Copy nothing but the lines running from the one containing "[0:00.00-0:00.20]" through the end of the listing below. Drop the pictures.

----------------------------------------

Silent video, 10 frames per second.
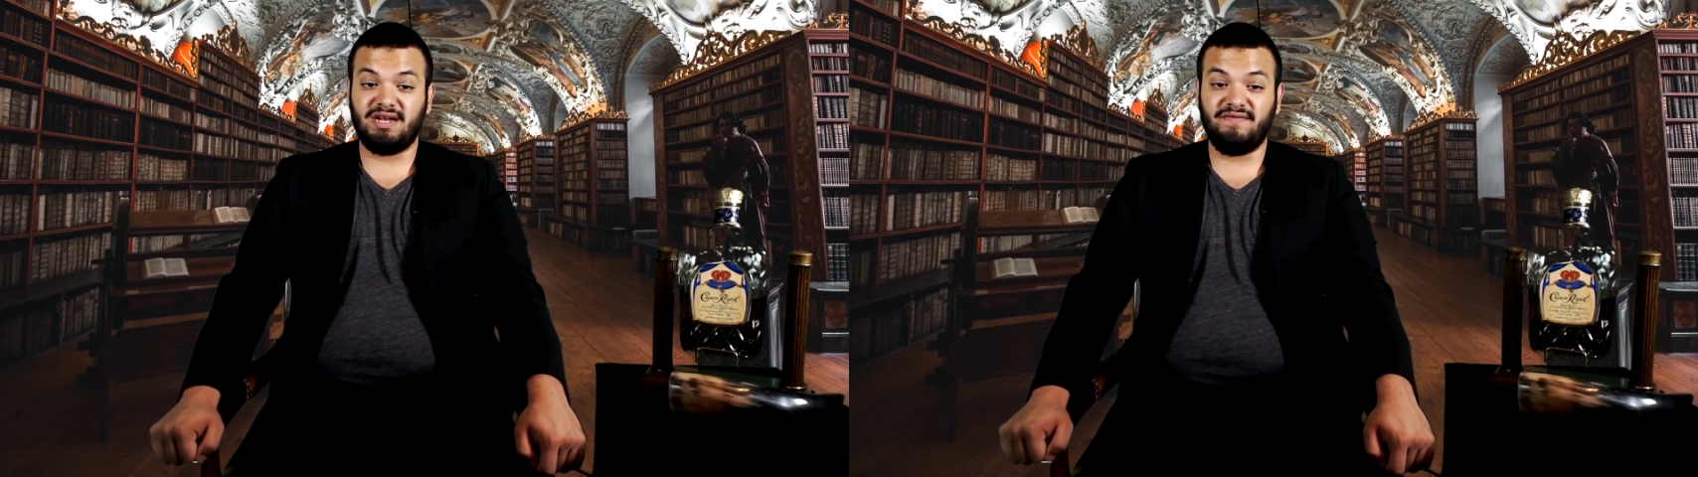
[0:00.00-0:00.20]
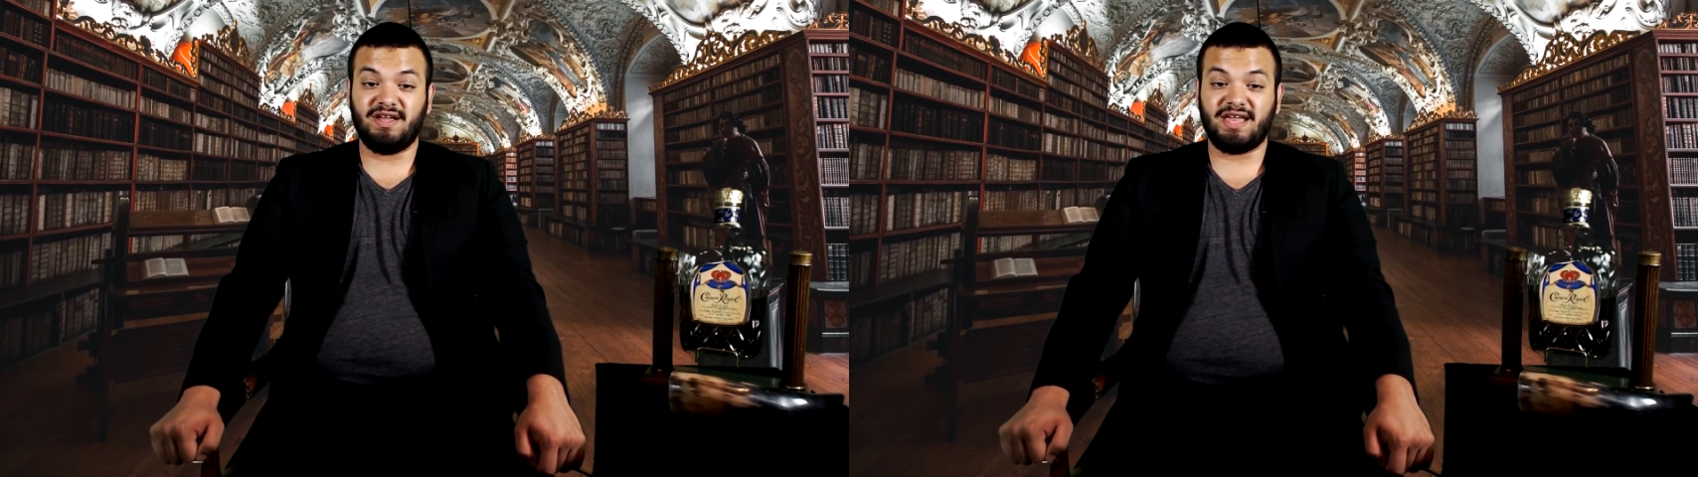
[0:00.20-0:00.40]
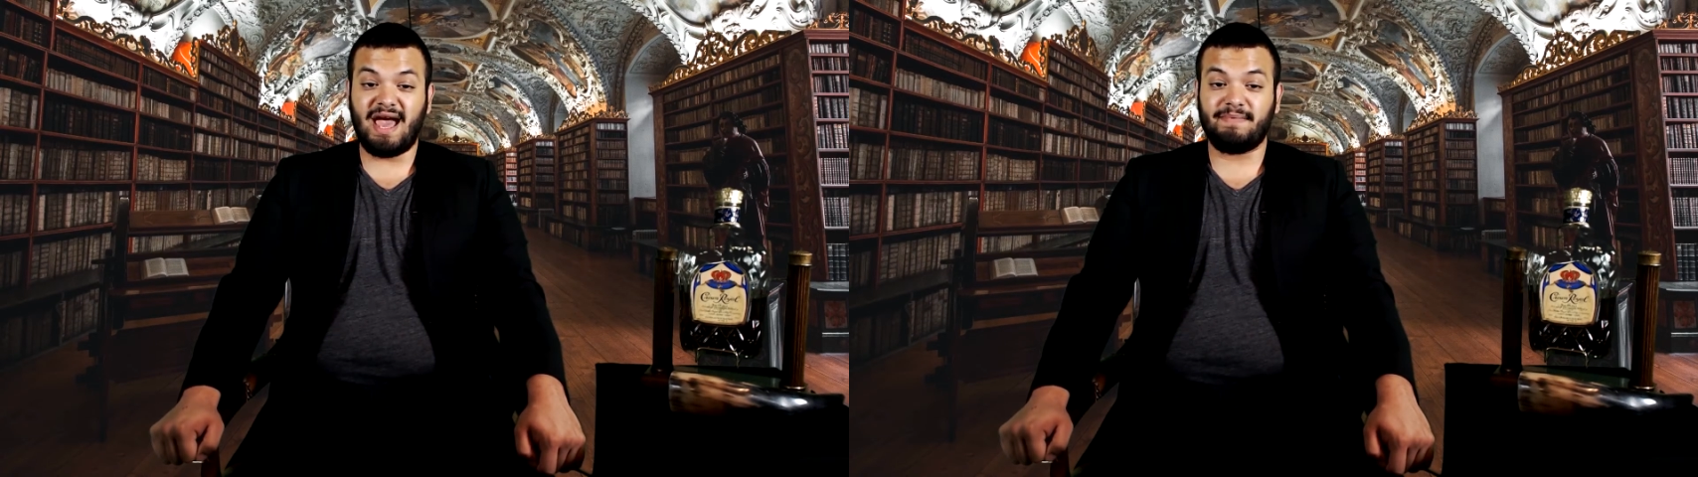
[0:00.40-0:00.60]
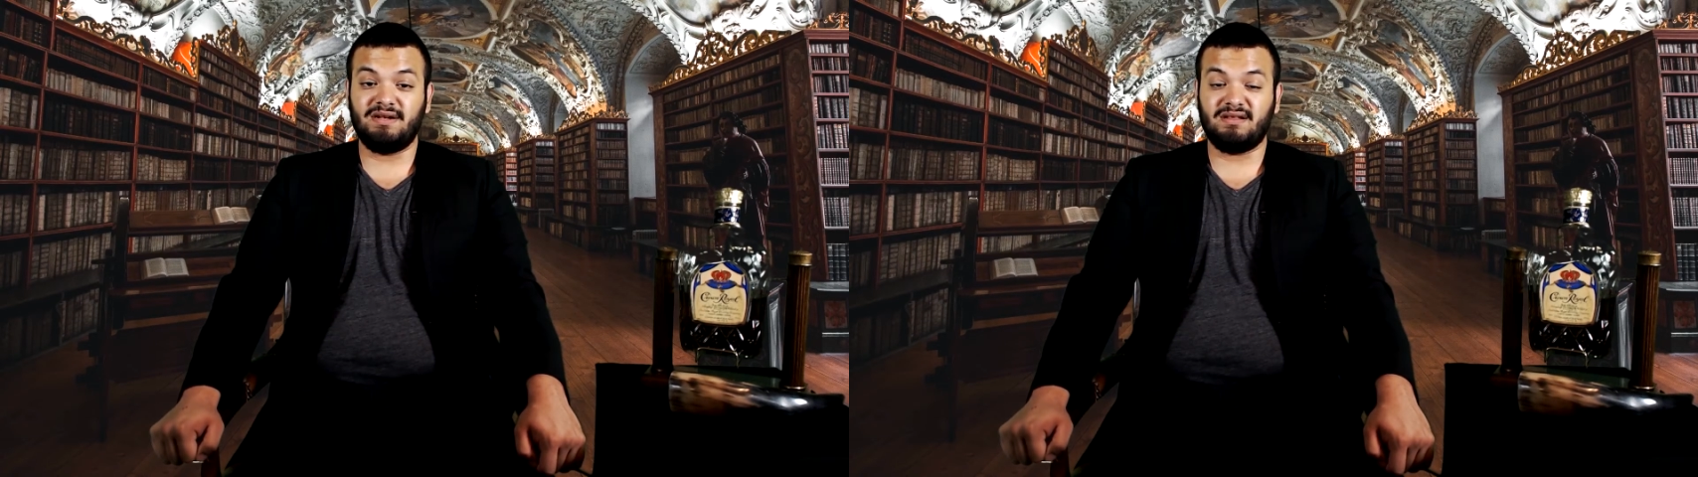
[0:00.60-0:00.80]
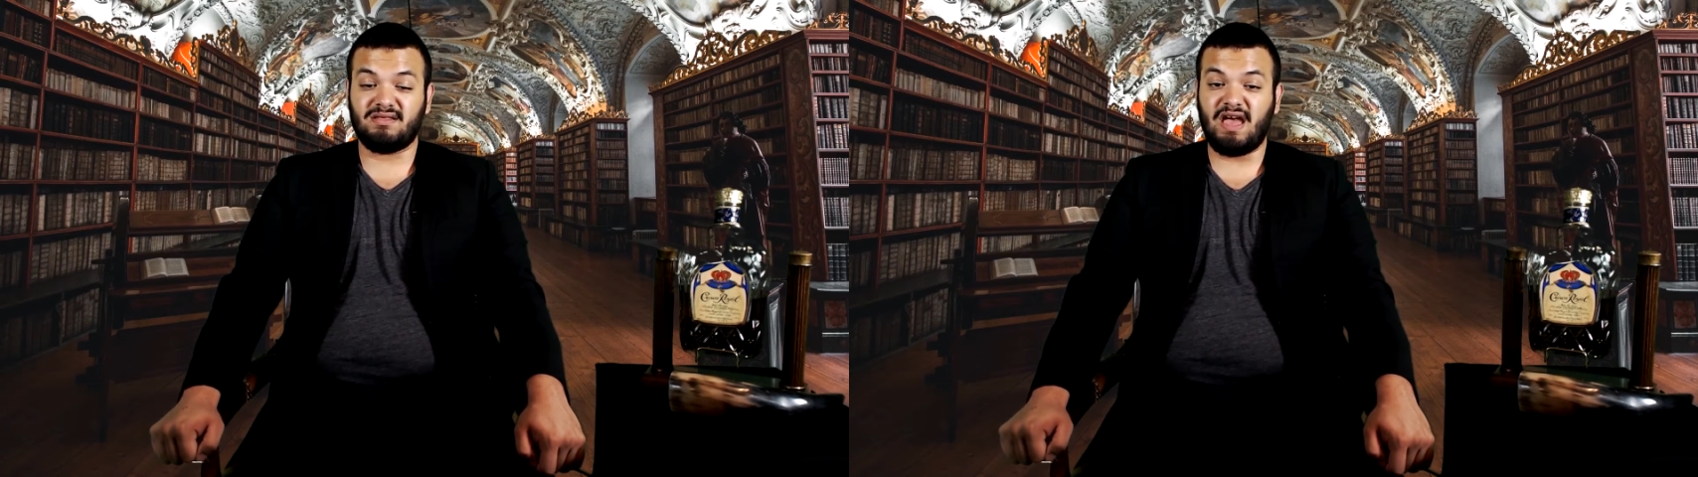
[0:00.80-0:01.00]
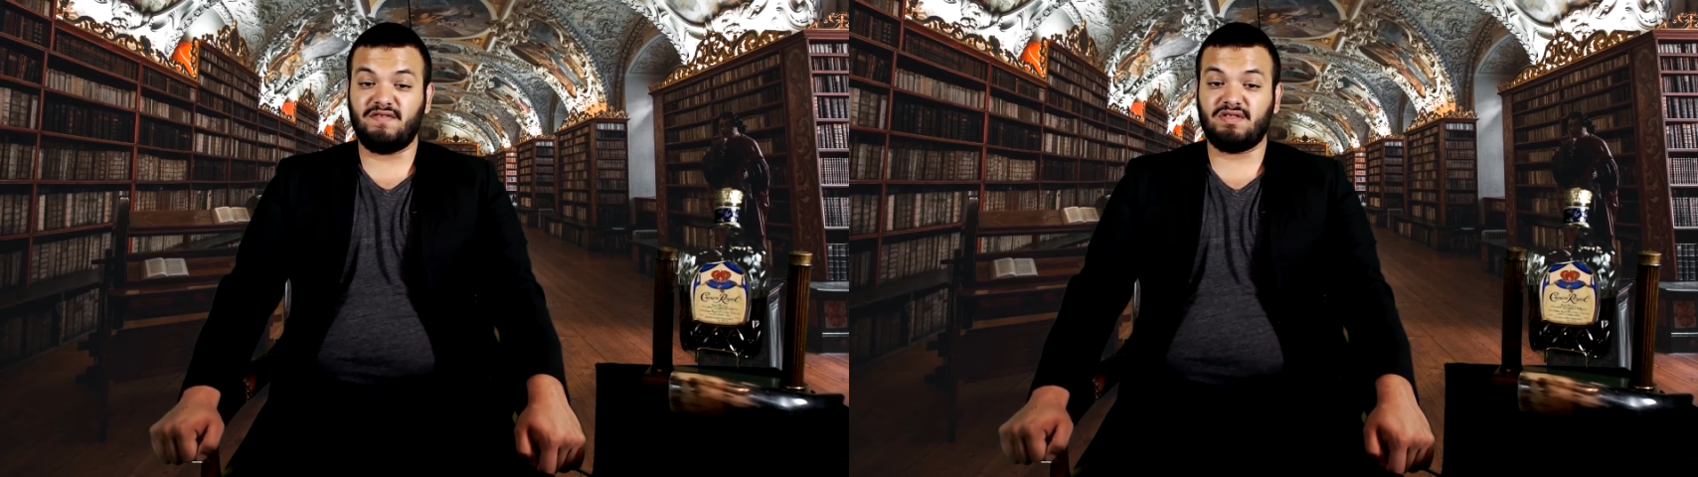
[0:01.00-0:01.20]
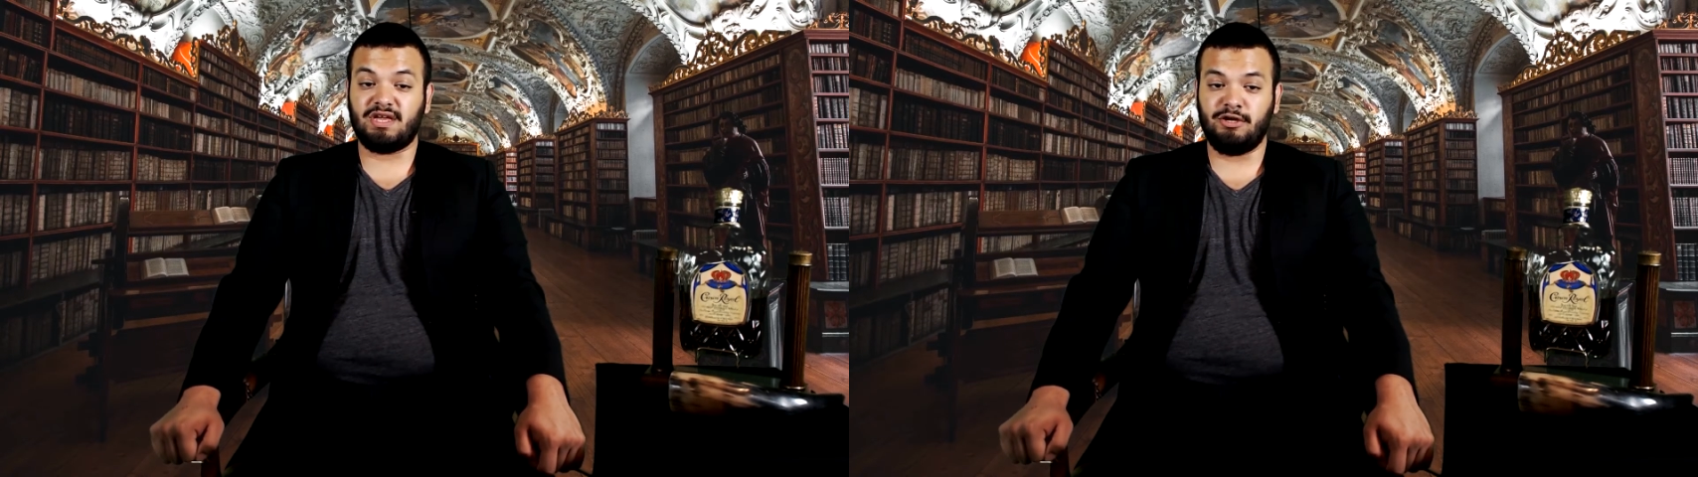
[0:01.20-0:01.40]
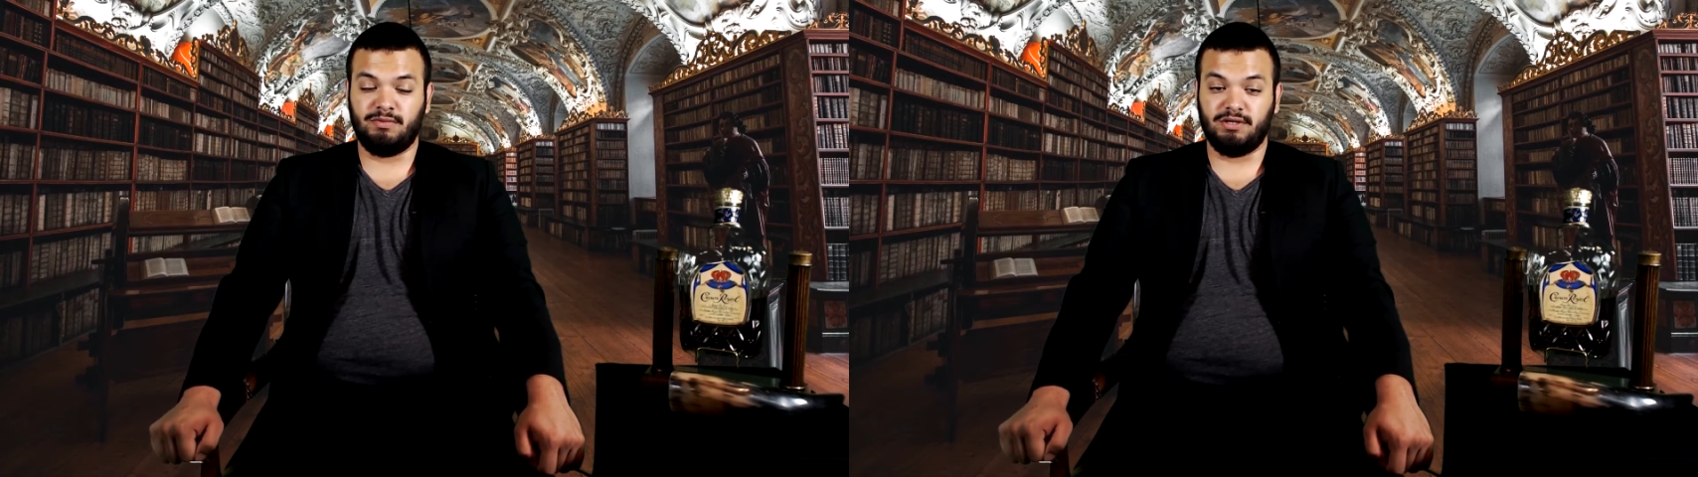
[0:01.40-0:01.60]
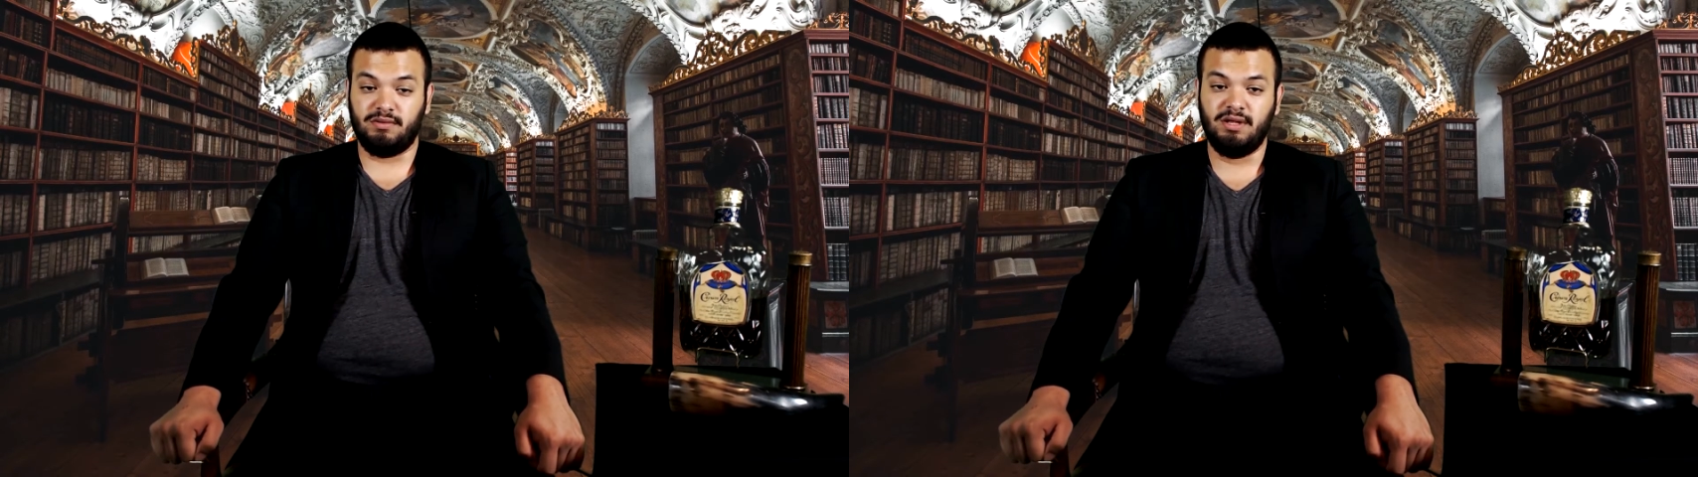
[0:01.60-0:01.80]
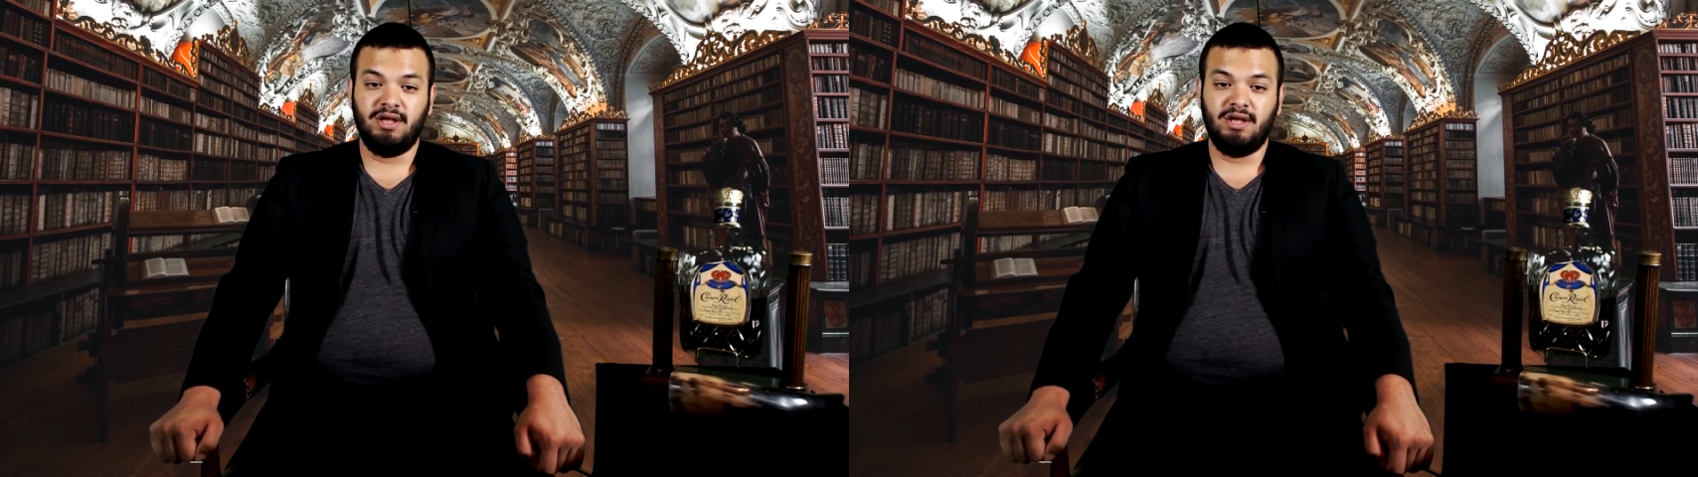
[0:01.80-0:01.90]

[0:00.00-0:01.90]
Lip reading: even a captain to staff his keelboat,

----------------------------------------

Task solution.
[0:00.00-0:00.20]
[0:00.20-0:00.40]
[0:00.40-0:00.60]
[0:00.60-0:00.80]
[0:00.80-0:01.00]
[0:01.00-0:01.20]
[0:01.20-0:01.40]
[0:01.40-0:01.60]
[0:01.60-0:01.80]
[0:01.80-0:01.90]

[0:00.00-0:01.90]
Lip reading: even a captain to staff his keelboat,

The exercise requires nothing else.